To do -
Although the entries contain pictures, the copy should hold only their exact text.

The data -
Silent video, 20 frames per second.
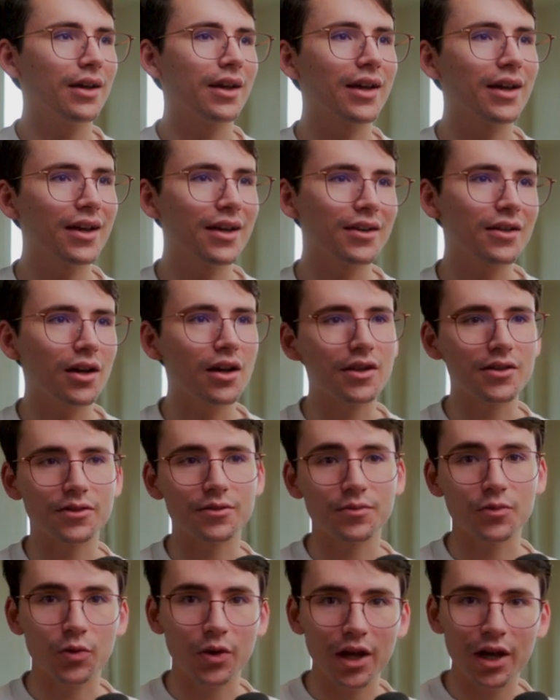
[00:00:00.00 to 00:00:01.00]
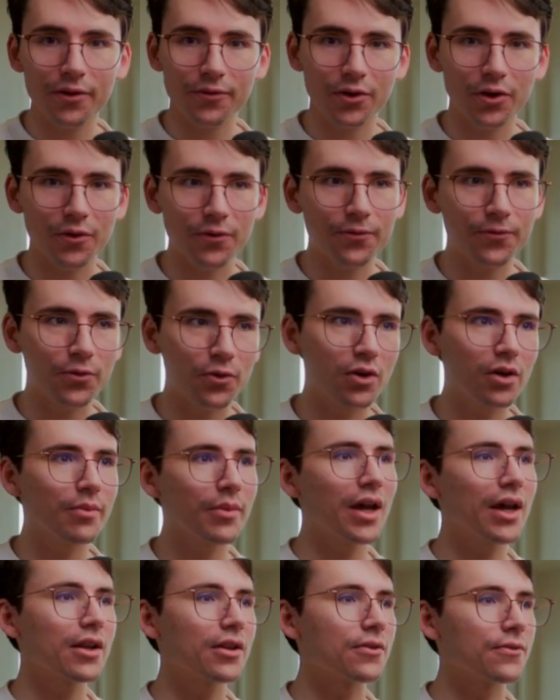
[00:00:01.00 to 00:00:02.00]
And awesome. We have our
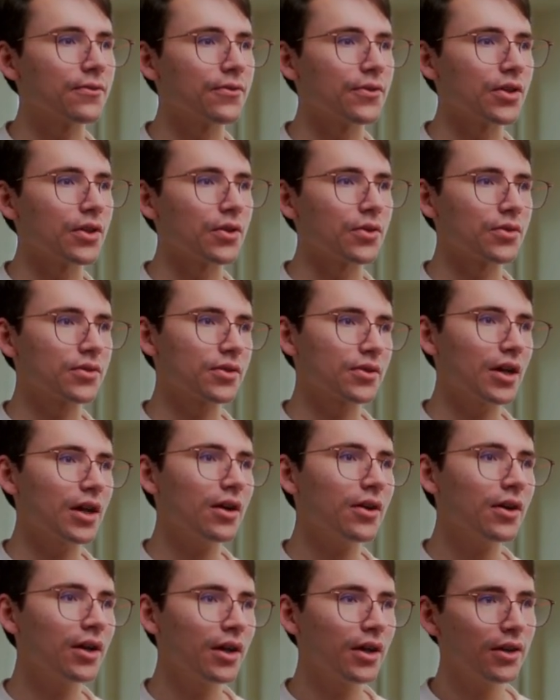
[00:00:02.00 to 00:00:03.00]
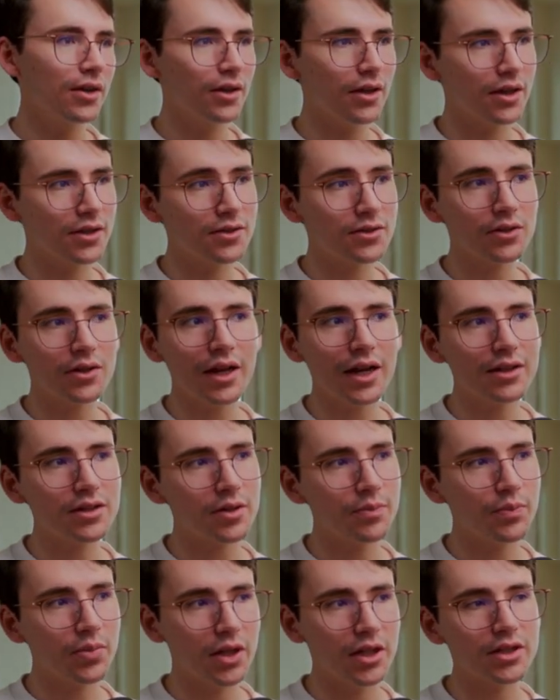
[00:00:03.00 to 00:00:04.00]
formatted view. So now it still
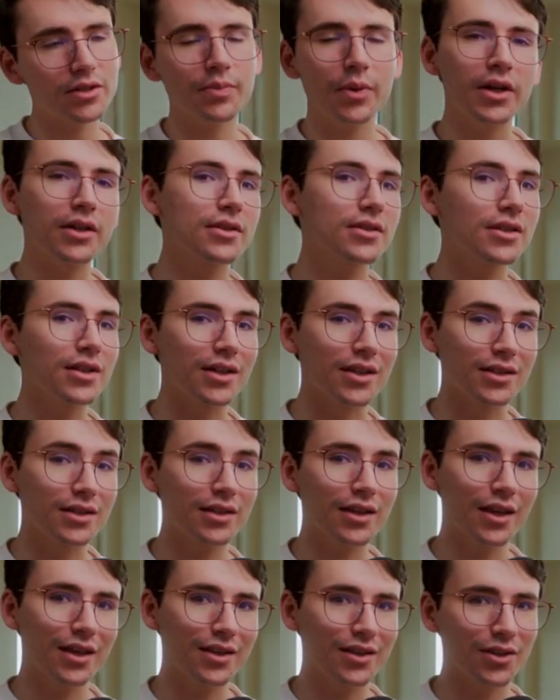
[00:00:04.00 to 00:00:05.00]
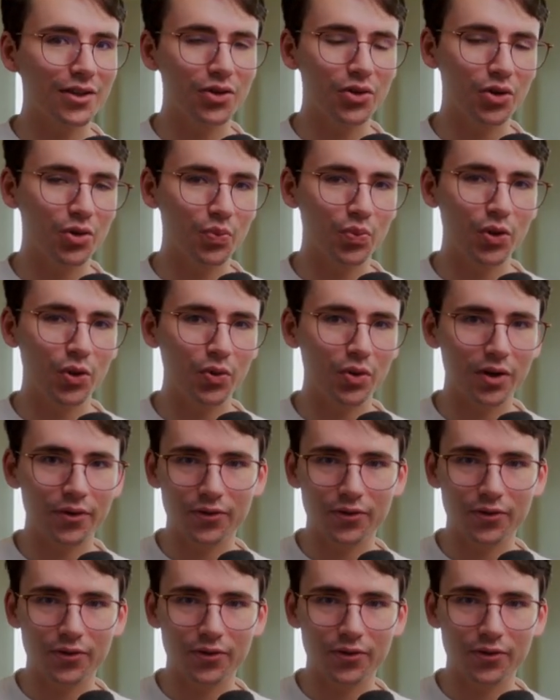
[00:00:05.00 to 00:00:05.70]
has a plus button to indicate that you can put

Solution to the problem -
Silent video, 20 frames per second.
[00:00:00.00 to 00:00:01.00]
[00:00:01.00 to 00:00:02.00]
And awesome. We have our
[00:00:02.00 to 00:00:03.00]
[00:00:03.00 to 00:00:04.00]
formatted view. So now it still
[00:00:04.00 to 00:00:05.00]
[00:00:05.00 to 00:00:05.70]
has a plus button to indicate that you can put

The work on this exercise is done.